◆ **WHAT TO PRODUCE**
For each record, copy the text exactly and omit any picture it holds.

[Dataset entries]
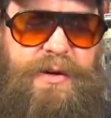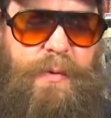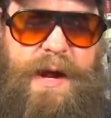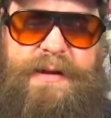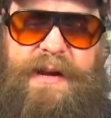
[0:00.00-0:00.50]

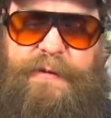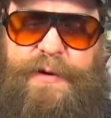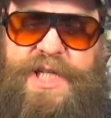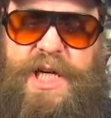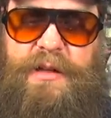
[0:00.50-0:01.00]
Grande
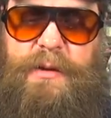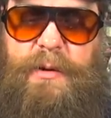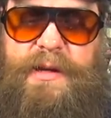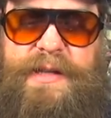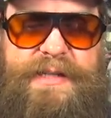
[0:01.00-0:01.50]
Fishing
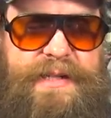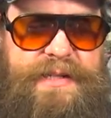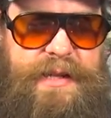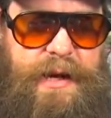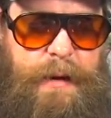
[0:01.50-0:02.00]
lure. This
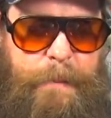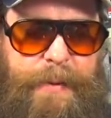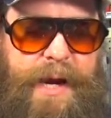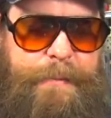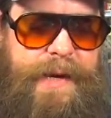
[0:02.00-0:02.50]
is the
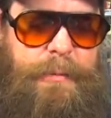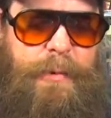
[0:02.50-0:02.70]
Baby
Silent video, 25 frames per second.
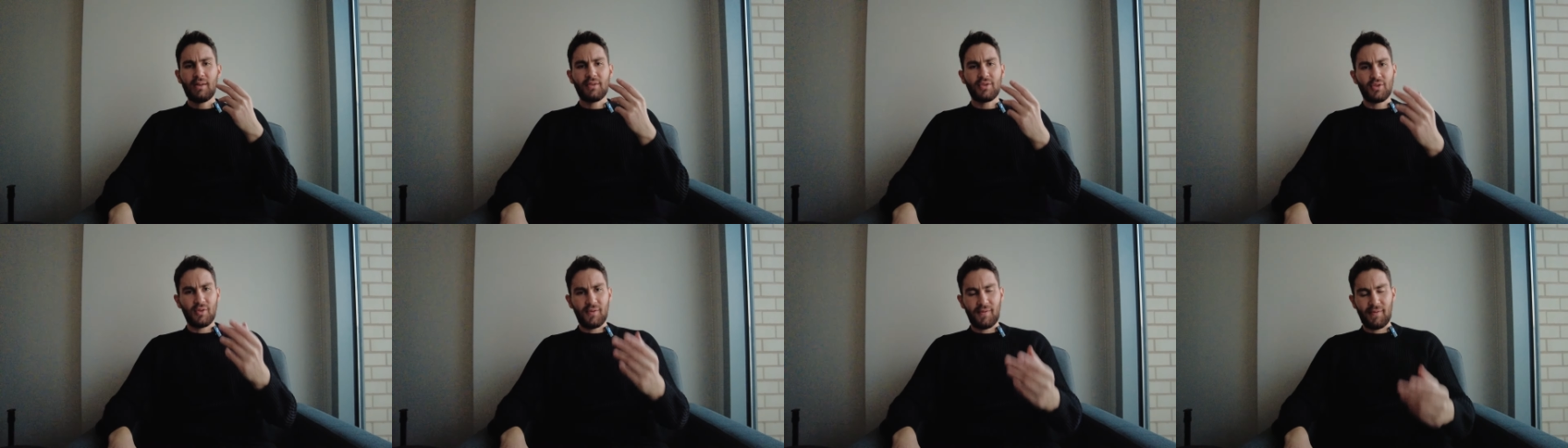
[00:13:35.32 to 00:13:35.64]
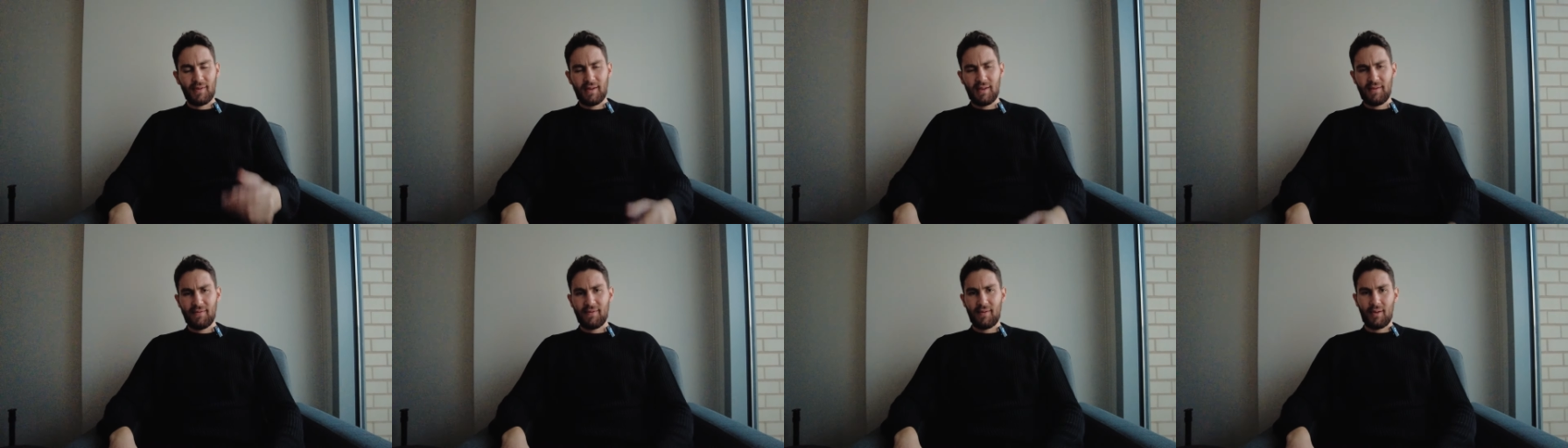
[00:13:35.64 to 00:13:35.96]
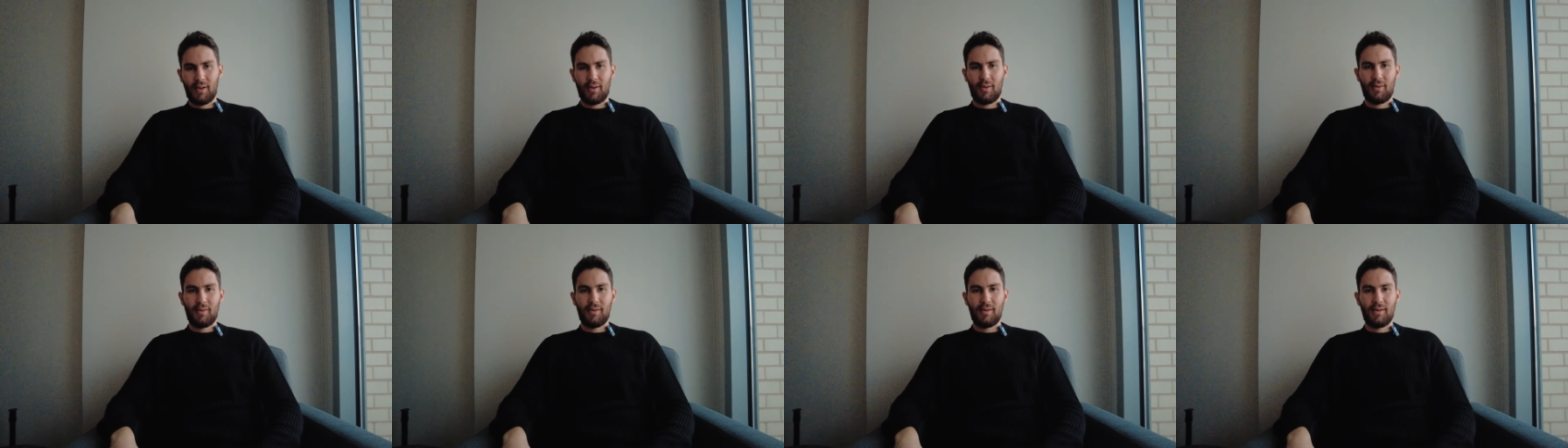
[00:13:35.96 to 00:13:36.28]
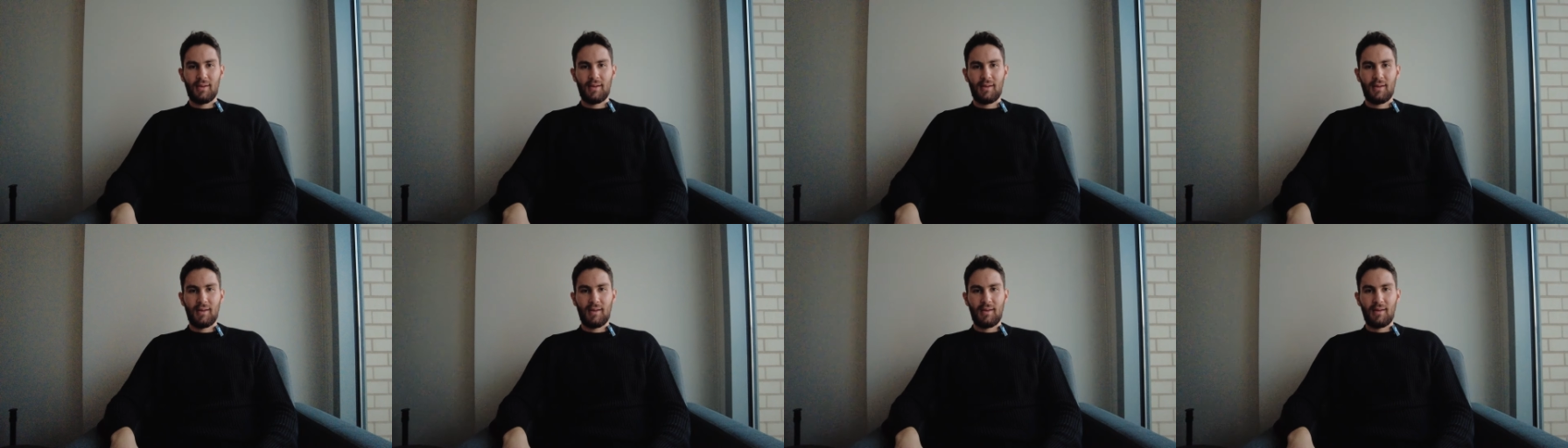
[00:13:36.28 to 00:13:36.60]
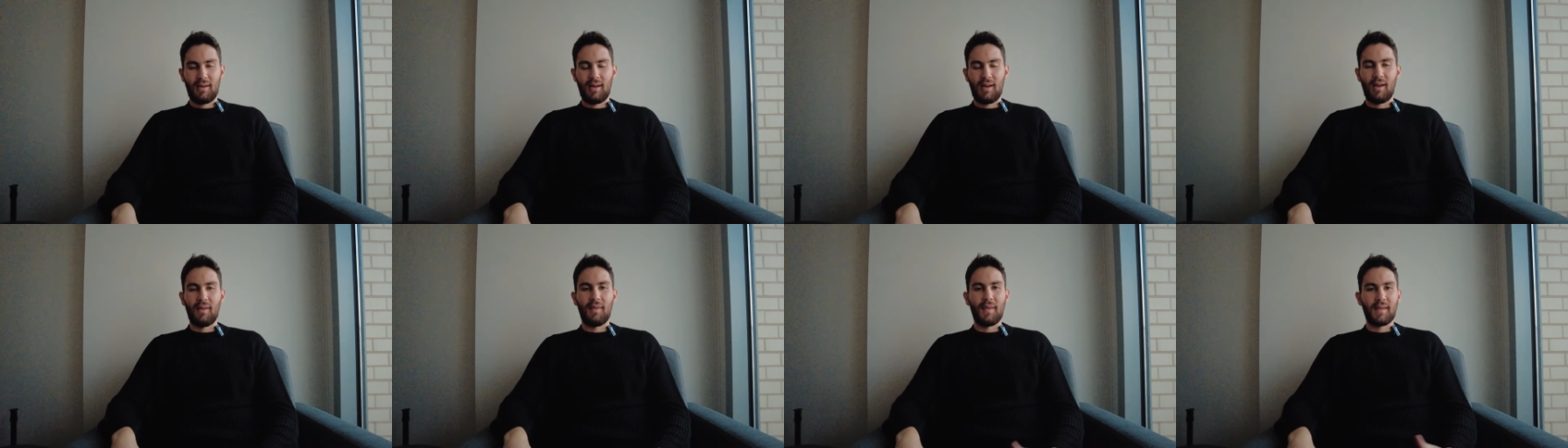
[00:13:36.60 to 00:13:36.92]
to free flow
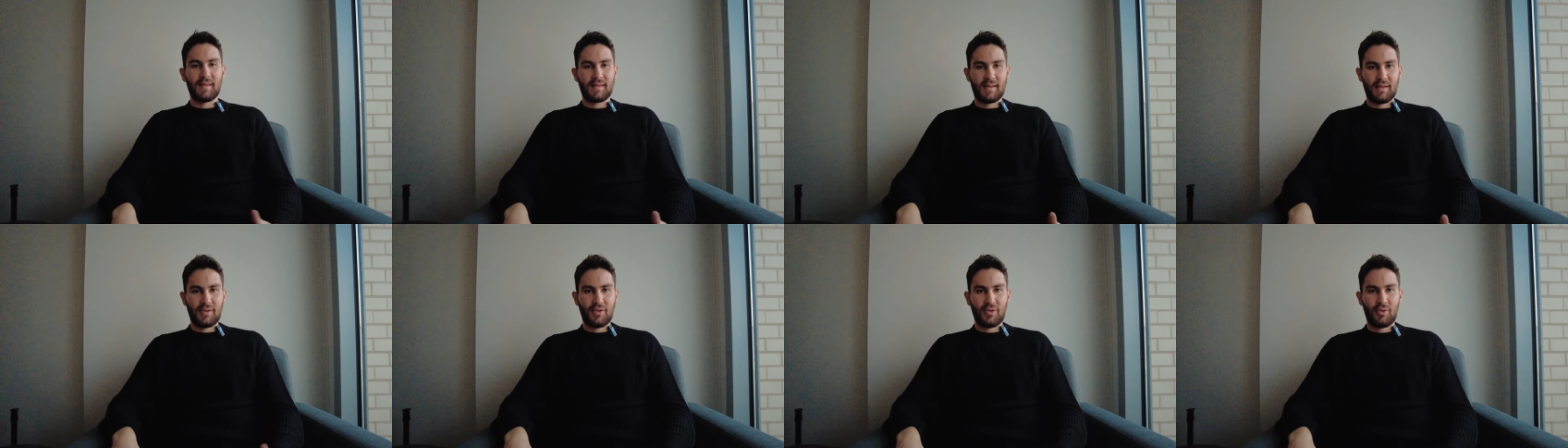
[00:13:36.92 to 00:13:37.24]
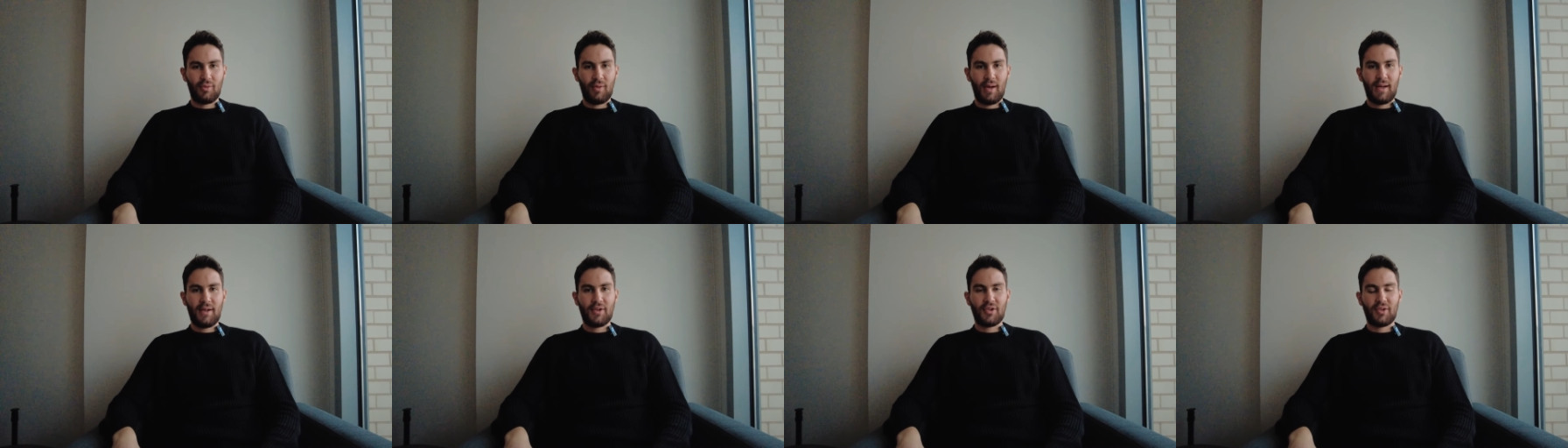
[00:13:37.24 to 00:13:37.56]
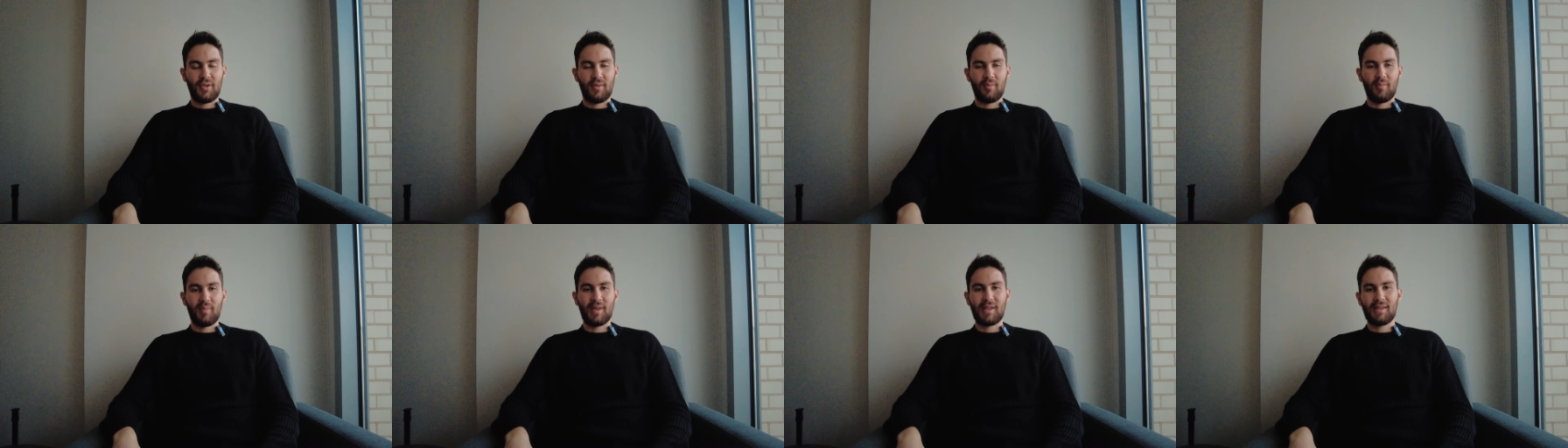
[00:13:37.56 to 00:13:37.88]
in this situation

◆ **SOLUTION TO THIS PROBLEM**
[0:00.00-0:00.50]

[0:00.50-0:01.00]
Grande
[0:01.00-0:01.50]
Fishing
[0:01.50-0:02.00]
lure. This
[0:02.00-0:02.50]
is the
[0:02.50-0:02.70]
Baby
Silent video, 25 frames per second.
[00:13:35.32 to 00:13:35.64]
[00:13:35.64 to 00:13:35.96]
[00:13:35.96 to 00:13:36.28]
[00:13:36.28 to 00:13:36.60]
[00:13:36.60 to 00:13:36.92]
to free flow
[00:13:36.92 to 00:13:37.24]
[00:13:37.24 to 00:13:37.56]
[00:13:37.56 to 00:13:37.88]
in this situation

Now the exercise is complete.